All the individual components embedded in the composite Oxford indicator are highly negatively correlated with economic activity. But the introduction of stay-at-home regulations stands out as having the strongest effect. Many medical studies concluded that stay-at-home restrictions are less important for the spread of the virus. This would imply that this type of measure has a low benefit/cost ratio and should be avoided. Governments might do better focusing on other components of social distancing, such as restrictions on public events and public gatherings.
Our results also suggest, subject to the caveats mentioned above, that a rise in infections should not per se endanger the recovery unless it leads governments to tighten social distancing requirements. Increases in the number of fatalities seem to be only weakly correlated with the state of the economy, least compared with the degree of social distance restrictions imposed by governments.
* This research has received funding from the European Union’s Horizon 2020 research and innovation program “PERISCOPE: Pan European Response to the ImpactS of COvid-19 and future Pandemics and Epidemics”, under the grant agreement No. 101016233, H2020-SC1-PHE_CORONAVIRUS-2020-2-RTD.
- 1 Due to strong collinearities between the regressors in short time series, fixed time effects are not included. The pandemic led to rapid adoptions of policy interventions across heterogeneous countries that can be explained by a leader-follower approach, at least partially. The stringency indicators reflect the co-movements of government actions, also driven by uncertainty among policymakers (Sebhatu et al., 2020).
- 2 It may be argued that the Oxford stringency index does not exploit the information from certain policies in an optimal way. Using principal components instead of simple averages shows that some measures should be less weighted than others, depending on the country considered. For instance, international travel restrictions receive a lower weight in France and Italy, but not in Germany and Spain.
- 3 As an alternative to the Google index, Apple reports on mobility trends: https://covid19.apple.com/mobility. They are less complete than from Google, as they only show the category of transportation, where driving, walking and transit are distinguished.
- 4 The purchasing managers index (PMI) is also available at the monthly frequency. However, it is highly correlated with the ESI and yields little additional information.

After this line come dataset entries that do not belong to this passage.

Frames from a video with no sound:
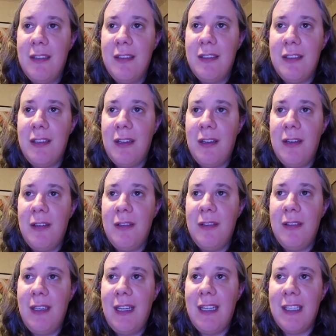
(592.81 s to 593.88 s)
So
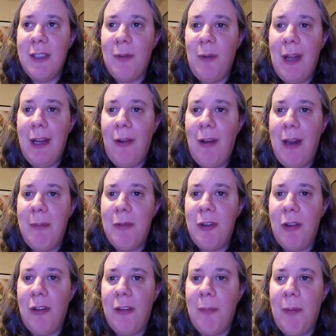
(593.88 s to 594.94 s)
yeah, it's white grape
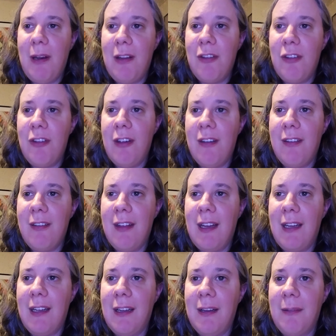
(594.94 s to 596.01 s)
juice, but it's just
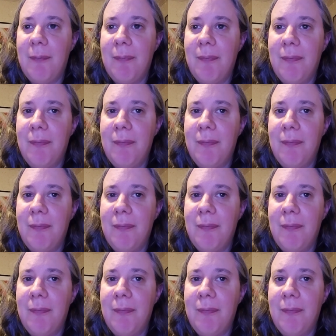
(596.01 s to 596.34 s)
it's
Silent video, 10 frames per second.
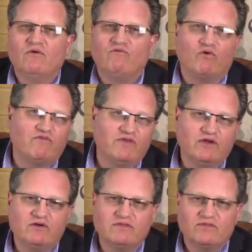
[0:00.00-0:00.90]
for
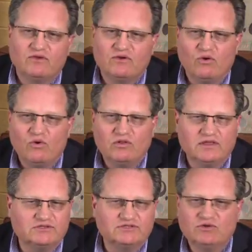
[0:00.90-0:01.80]
fear that the goal
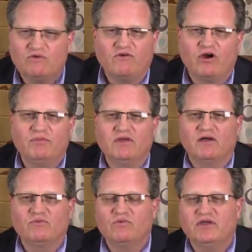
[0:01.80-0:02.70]
is so far
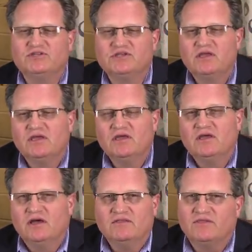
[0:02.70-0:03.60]
beyond reach
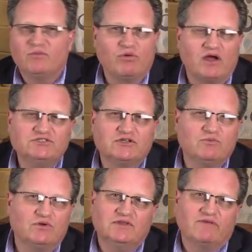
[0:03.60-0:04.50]
that the project
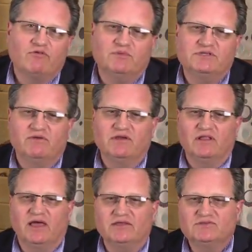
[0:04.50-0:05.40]
will never
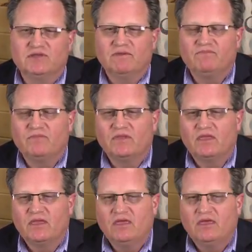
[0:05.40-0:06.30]
materialize.
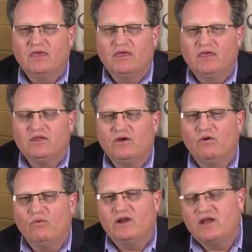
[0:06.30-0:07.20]
You know,
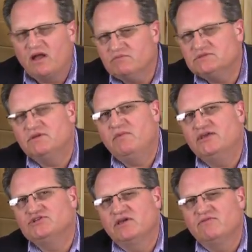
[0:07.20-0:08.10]
when it comes to
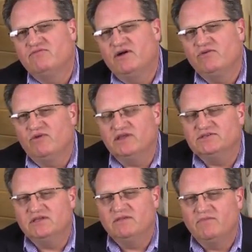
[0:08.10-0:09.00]
major gift
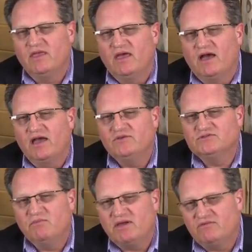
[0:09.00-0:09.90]
fundraising, I use
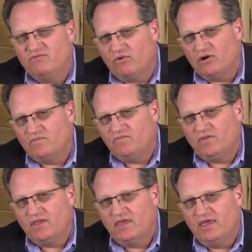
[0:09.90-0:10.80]
a metaphor.
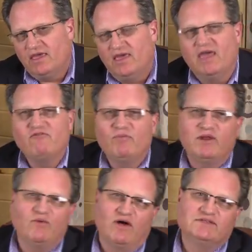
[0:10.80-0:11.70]

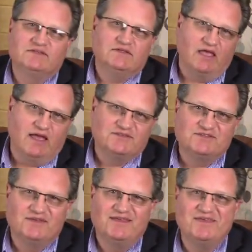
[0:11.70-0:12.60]
Everybody wants to
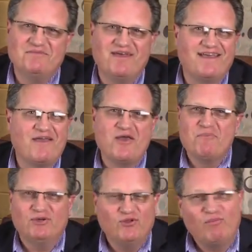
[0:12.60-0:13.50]
dance,
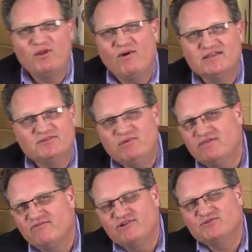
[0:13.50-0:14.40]
but nobody wants to be
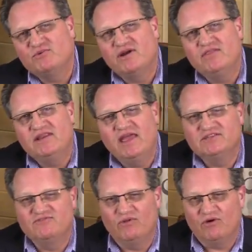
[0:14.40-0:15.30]
the first one on the
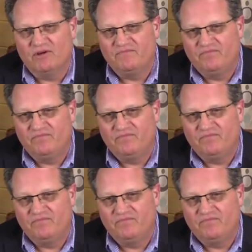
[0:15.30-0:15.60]
dance floor.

- 5 Deb et al. (2020) employed daily global data on real-time containment measures and indicators of economic activity such as Nitrogen Dioxide (NO2) emissions, flights, energy consumption, maritime trade and mobility indices. Here again, the problem is that the correlation between these real-time indicators and broader economic outcome remains untested.
- 6 Including the number of infections (per 1000 inhabitants) as an explanatory variable besides the Oxford index yielded a positive sign (more infections, better economic performance) but the effect is usually not significant. Results are available from the authors upon request.
- 7 Deb et al. (2020) arrive at a similar conclusion that workplace closures and stay-at-home orders are associated with the largest economic costs.